Check if Array element can be incremented to X by using given operations

Given an array A[] of size N, and an integer X, the following operation can be performed on that array:

• Choose any element, say Y from the array.
• Then every element in the array except Y are incremented.
• In the next step, only the value Y+1 can be chosen and the steps are repeated until Y+1 is not present in the array.

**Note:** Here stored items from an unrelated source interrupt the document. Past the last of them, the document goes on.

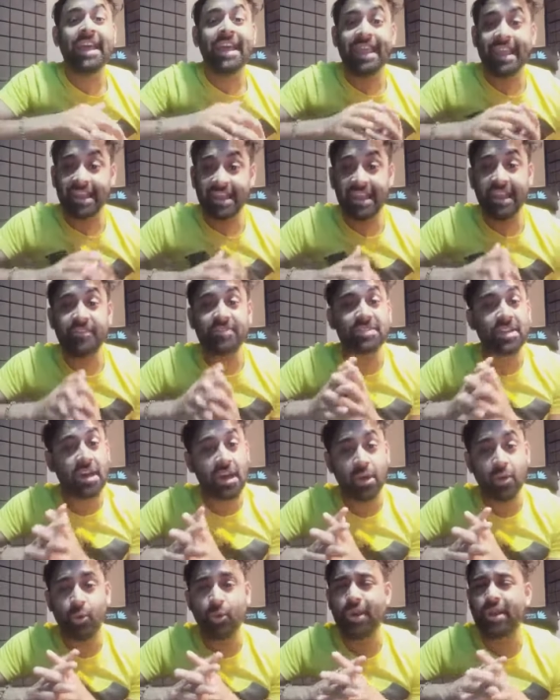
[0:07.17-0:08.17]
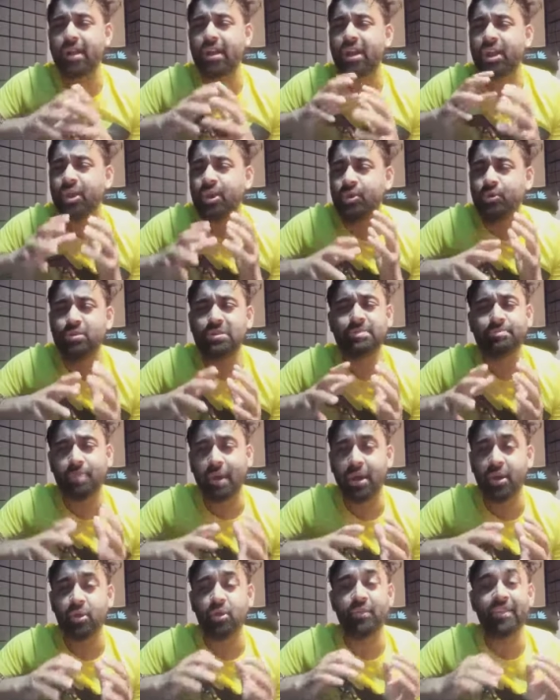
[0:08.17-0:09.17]
He lives alone in a huge
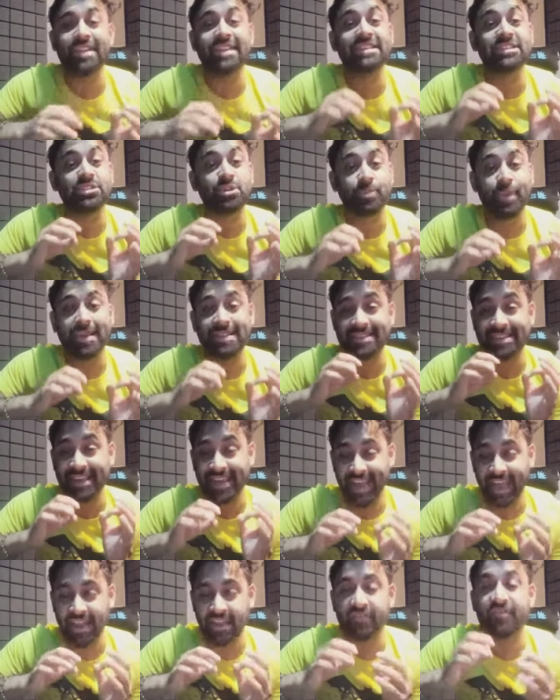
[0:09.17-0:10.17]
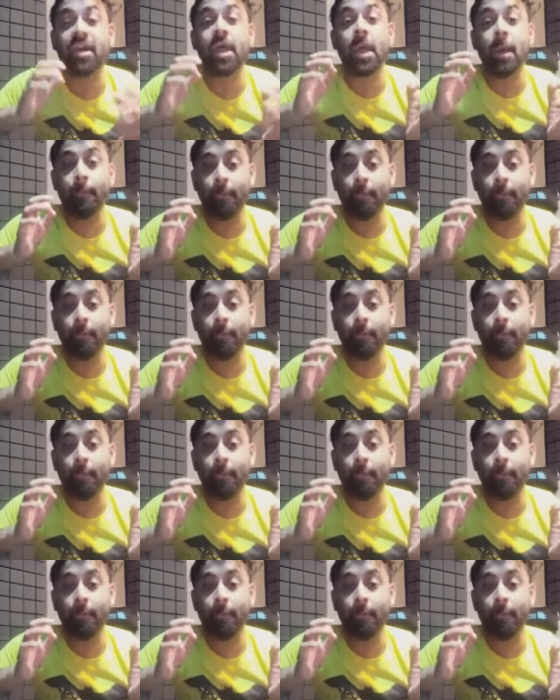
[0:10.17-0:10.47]
bungalow with his domestic help,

The task is to return "YES" if Y can be made strictly greater than X, otherwise, return "NO".

Examples : 

Input N = 9, A[] = { 2, 2, 1, 3, 4, 2, 1, 2, 2 }, X = 5
Output: YES
Explanation: Choose Y = 2 at index 0, then A becomes {2, 3, 2, 4, 5, 3, 2, 3, 3}
Then Y can only be 2 +1 = 3, so choose Y = 3 at index 1
Then A becomes {3, 3, 3, 5, 6, 4, 3, 4, 4}
Then Y can only be 3 +1 = 4, so choose Y = 4 at index 6
Then A becomes {4, 4, 4, 6, 7, 5, 4, 4, 5}
Then Y can only be 4 +1 = 5, so choose Y = 5 at index 7.
Then A becomes {5, 5, 5, 7, 8, 6, 5, 5, 5}
Then Y can only be 5 +1 = 6, so choose Y = 6 at index 4.
Which is greater than X (6 > 5), so return YES

Input: N = 4, A[] = {2, 3, 4, 1}, X = 4
Output: NO

Approach: 

It can be observed in this problem that the maximum value that any element of the array a[i] can achieve would be a[i] + freq[a[i]] - 1, where freq[a[i]] is the frequency of the array element, and a hashing data structure can be used to calculate the frequency of elements of the array.

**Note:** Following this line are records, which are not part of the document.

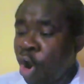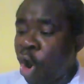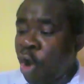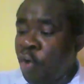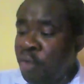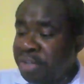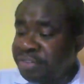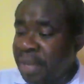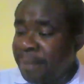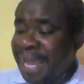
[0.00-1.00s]
or
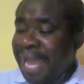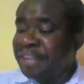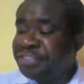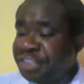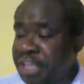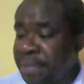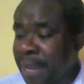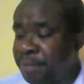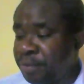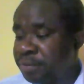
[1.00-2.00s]
reasonably
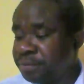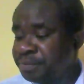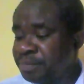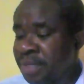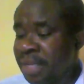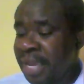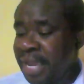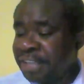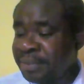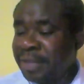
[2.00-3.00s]
estimable,
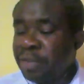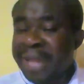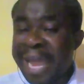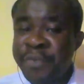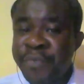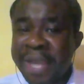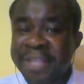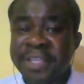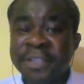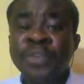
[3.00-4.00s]
a statement to that
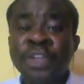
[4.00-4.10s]
effect.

 Follow the steps mentioned below to implement the idea:-

• Create a HashMap and count the frequency of each distinct element by iterating on arr[], and save them in a HashMap.
• Traverse on the map and apply the formula: a[i] + freq[a[i]] - 1 for each pair stored in the map.
• Now, If the maximum value achieved is strictly greater than X,  then print "YES" or else print "NO". 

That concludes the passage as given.